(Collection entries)
+===+

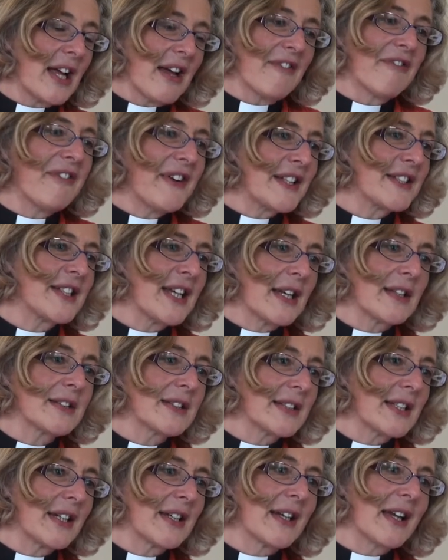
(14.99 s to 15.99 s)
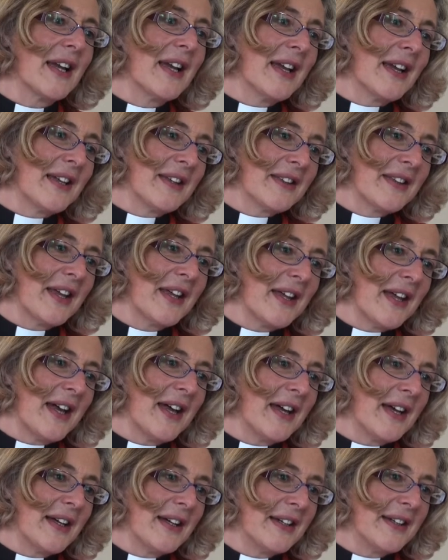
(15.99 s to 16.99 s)
How fantastic that
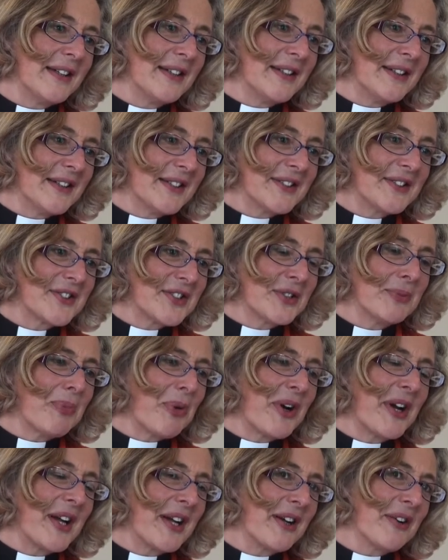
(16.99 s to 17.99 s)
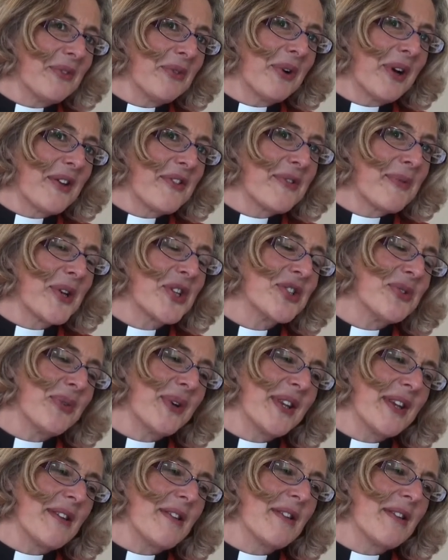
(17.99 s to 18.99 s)
to bring, especially
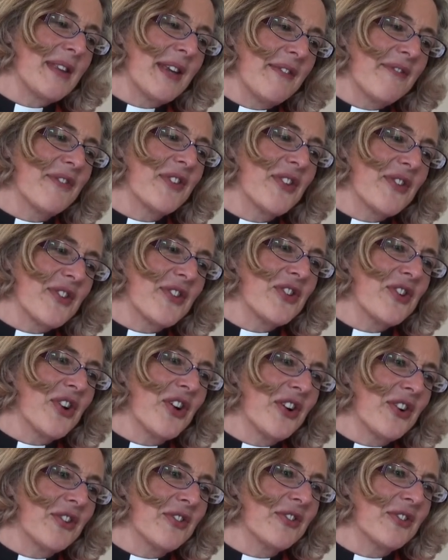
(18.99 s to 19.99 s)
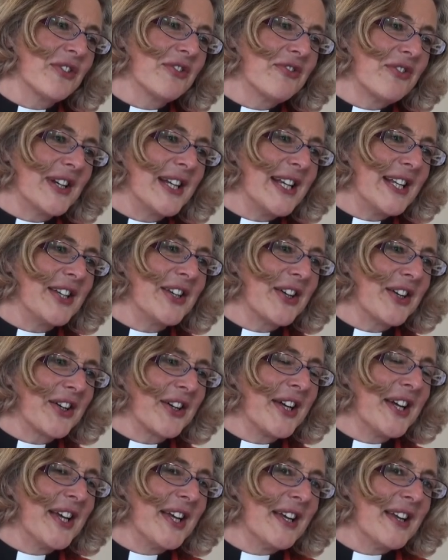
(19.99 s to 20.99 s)
when the infant's young, really
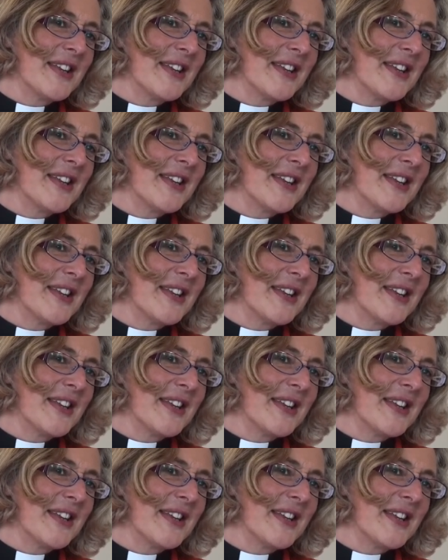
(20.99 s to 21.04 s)
young.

+===+

Starting at the line that contains "(17.99 s to 18.99 s)" and ending at the final line of the data, reproduce each line exactly. Pictures stay out of the copy.

(17.99 s to 18.99 s)
to bring, especially
(18.99 s to 19.99 s)
(19.99 s to 20.99 s)
when the infant's young, really
(20.99 s to 21.04 s)
young.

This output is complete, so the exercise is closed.